# [Exercise details]
Leaving the images out, output each entry below exactly.

# [Records to use]

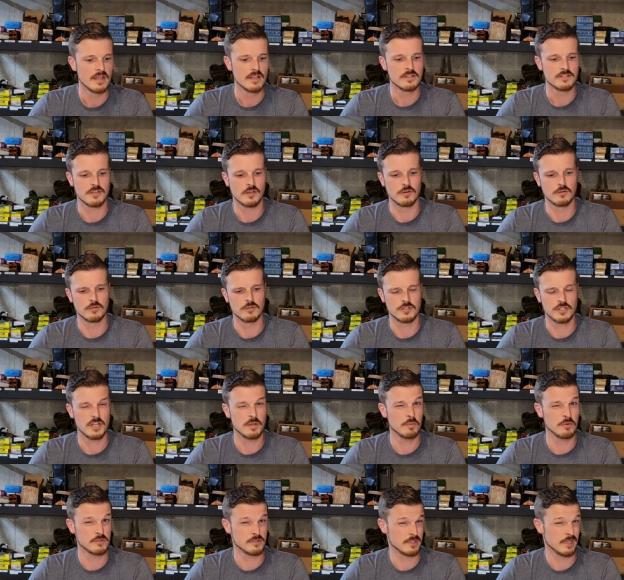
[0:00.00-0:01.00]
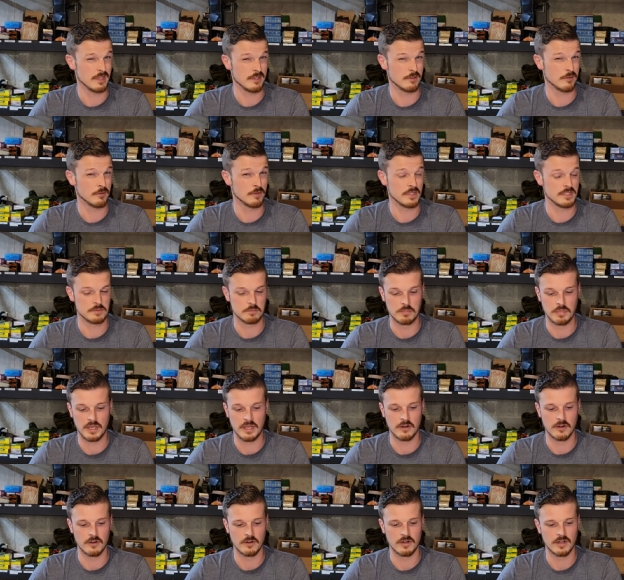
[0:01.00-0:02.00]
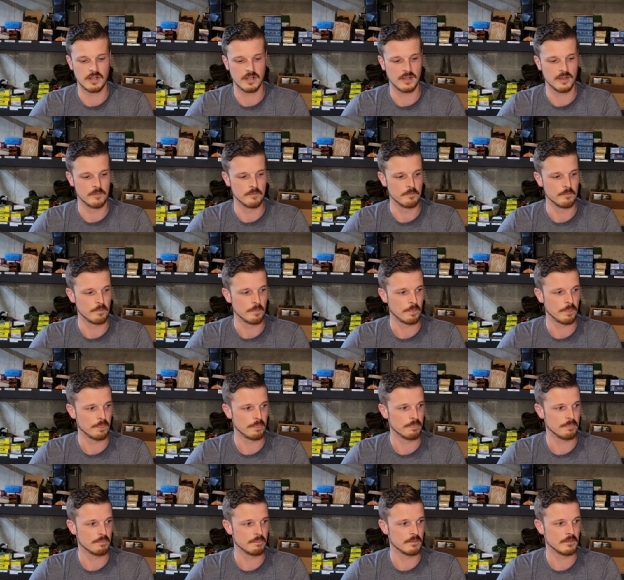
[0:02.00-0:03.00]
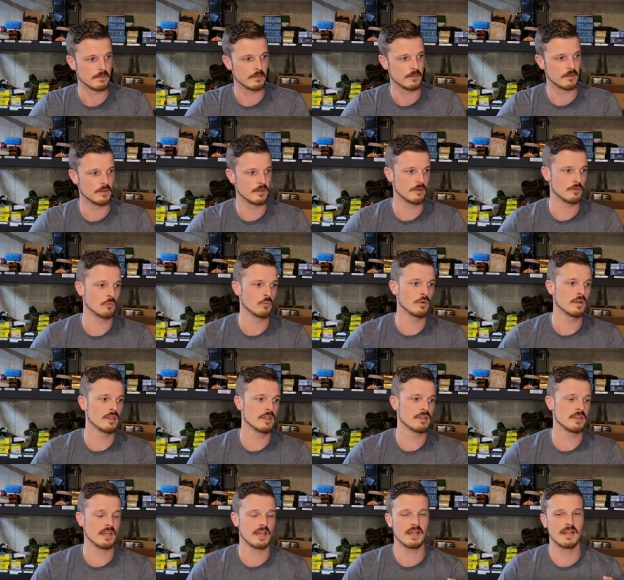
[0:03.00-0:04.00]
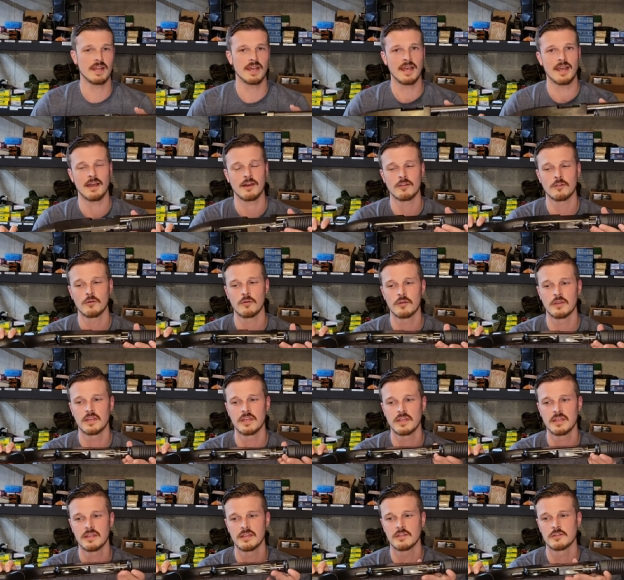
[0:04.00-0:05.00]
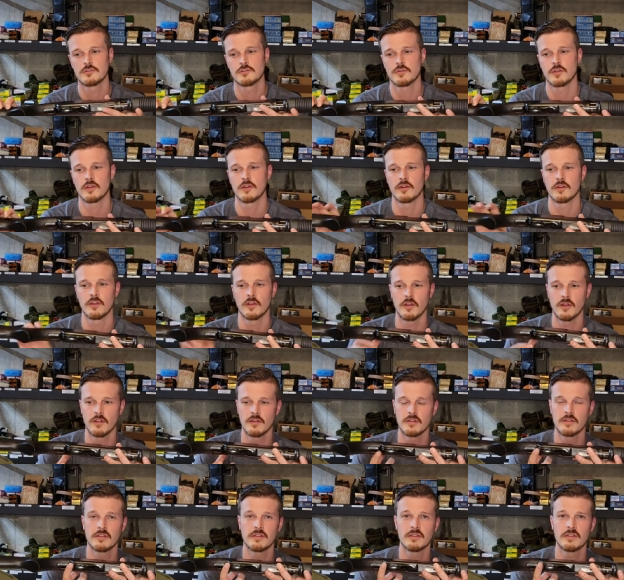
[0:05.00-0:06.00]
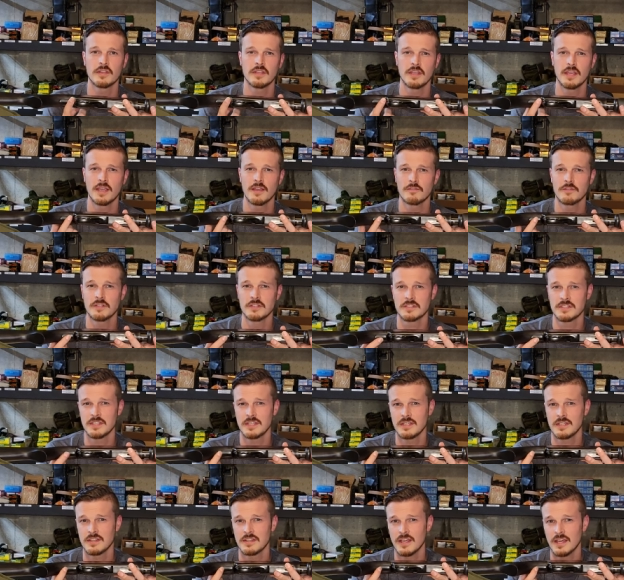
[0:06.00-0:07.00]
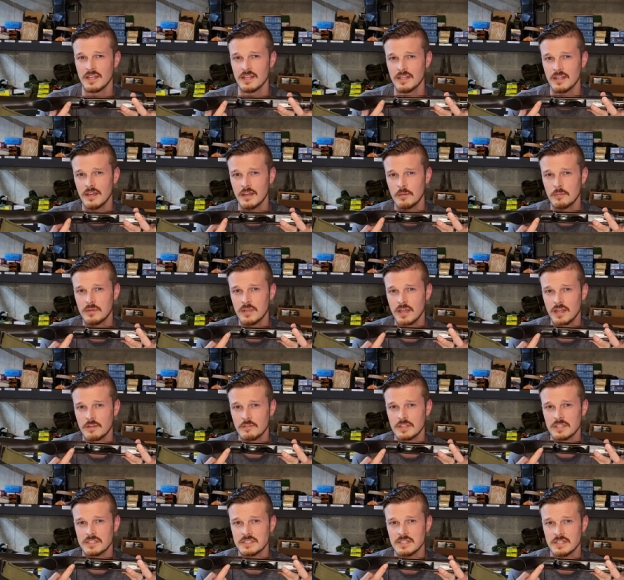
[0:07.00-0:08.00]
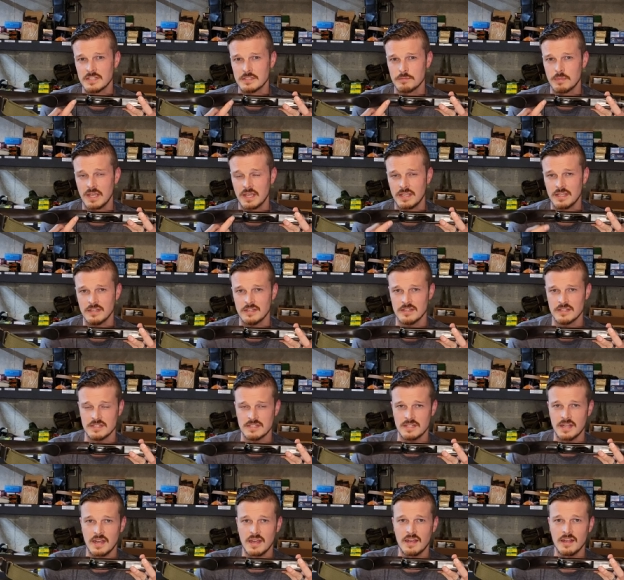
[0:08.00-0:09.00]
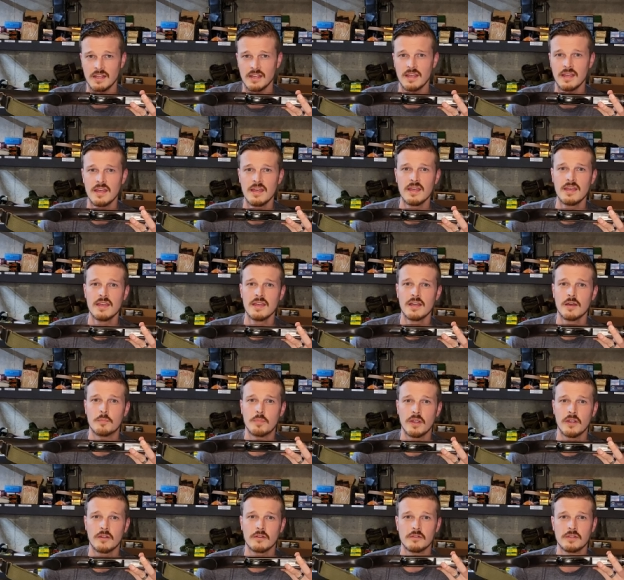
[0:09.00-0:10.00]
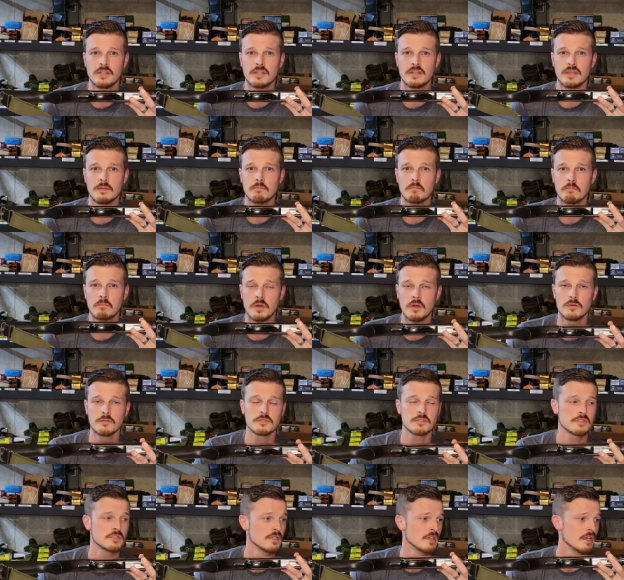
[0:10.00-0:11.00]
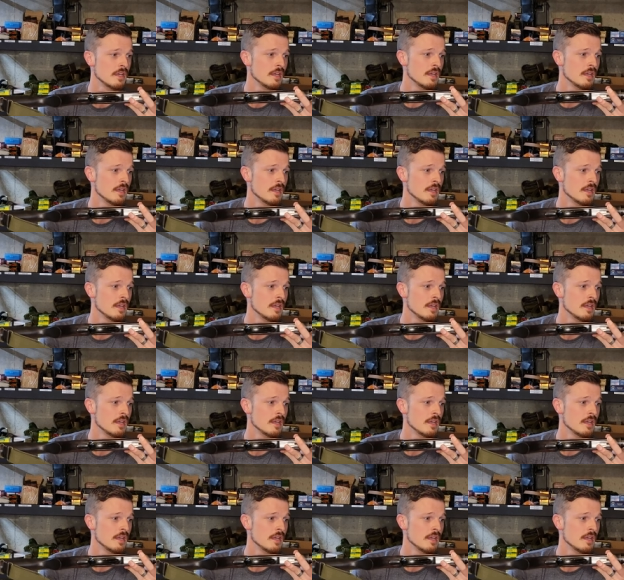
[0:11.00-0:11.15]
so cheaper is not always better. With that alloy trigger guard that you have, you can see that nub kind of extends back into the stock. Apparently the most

# [Task output]
[0:00.00-0:01.00]
[0:01.00-0:02.00]
[0:02.00-0:03.00]
[0:03.00-0:04.00]
[0:04.00-0:05.00]
[0:05.00-0:06.00]
[0:06.00-0:07.00]
[0:07.00-0:08.00]
[0:08.00-0:09.00]
[0:09.00-0:10.00]
[0:10.00-0:11.00]
[0:11.00-0:11.15]
so cheaper is not always better. With that alloy trigger guard that you have, you can see that nub kind of extends back into the stock. Apparently the most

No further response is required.